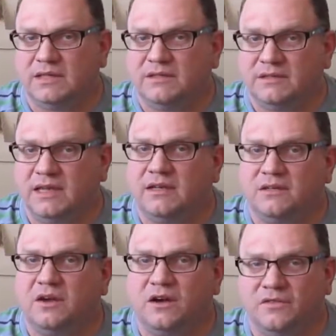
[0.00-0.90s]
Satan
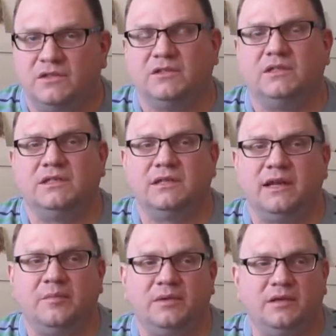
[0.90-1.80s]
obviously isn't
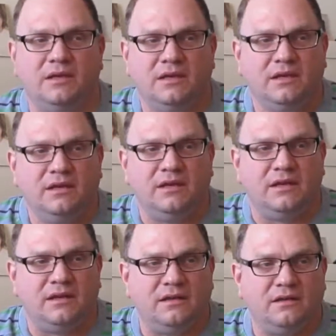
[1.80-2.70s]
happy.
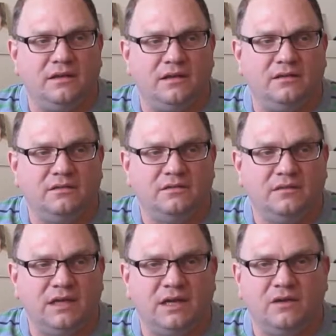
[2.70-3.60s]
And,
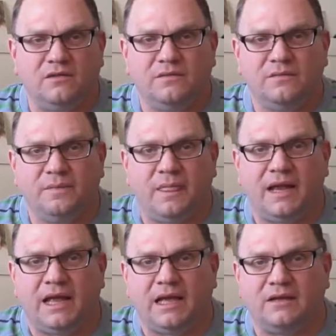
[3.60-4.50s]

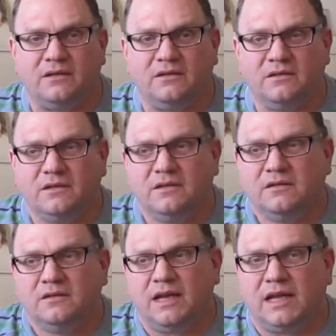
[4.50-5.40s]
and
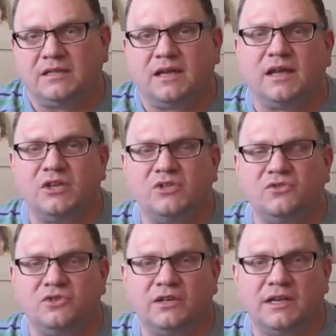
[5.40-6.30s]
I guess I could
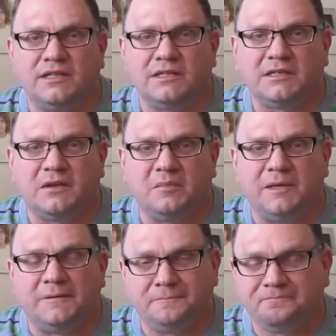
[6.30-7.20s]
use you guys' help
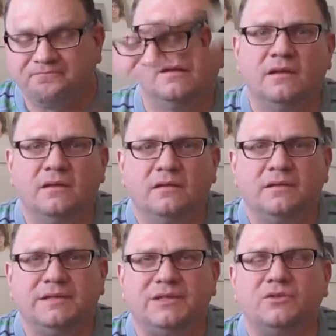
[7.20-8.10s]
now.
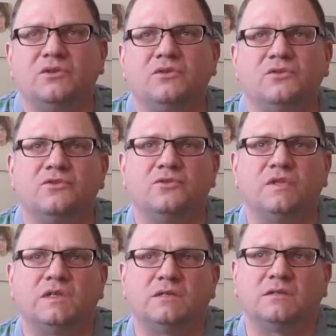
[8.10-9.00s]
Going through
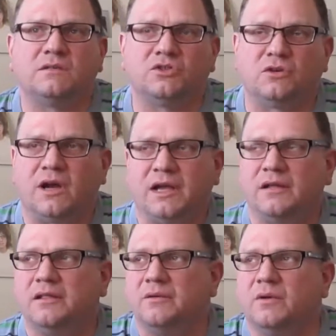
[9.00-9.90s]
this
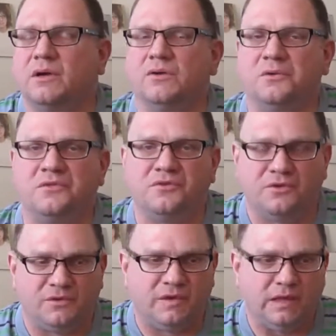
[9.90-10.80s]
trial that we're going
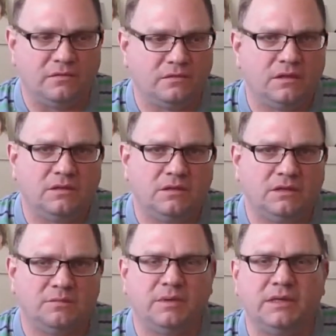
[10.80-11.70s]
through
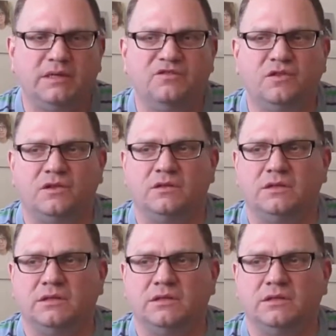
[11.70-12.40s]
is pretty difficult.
§
### Problem requirements
The required output is the listing above reproduced exactly, pictures removed.

### Result of this exercise
[0.00-0.90s]
Satan
[0.90-1.80s]
obviously isn't
[1.80-2.70s]
happy.
[2.70-3.60s]
And,
[3.60-4.50s]

[4.50-5.40s]
and
[5.40-6.30s]
I guess I could
[6.30-7.20s]
use you guys' help
[7.20-8.10s]
now.
[8.10-9.00s]
Going through
[9.00-9.90s]
this
[9.90-10.80s]
trial that we're going
[10.80-11.70s]
through
[11.70-12.40s]
is pretty difficult.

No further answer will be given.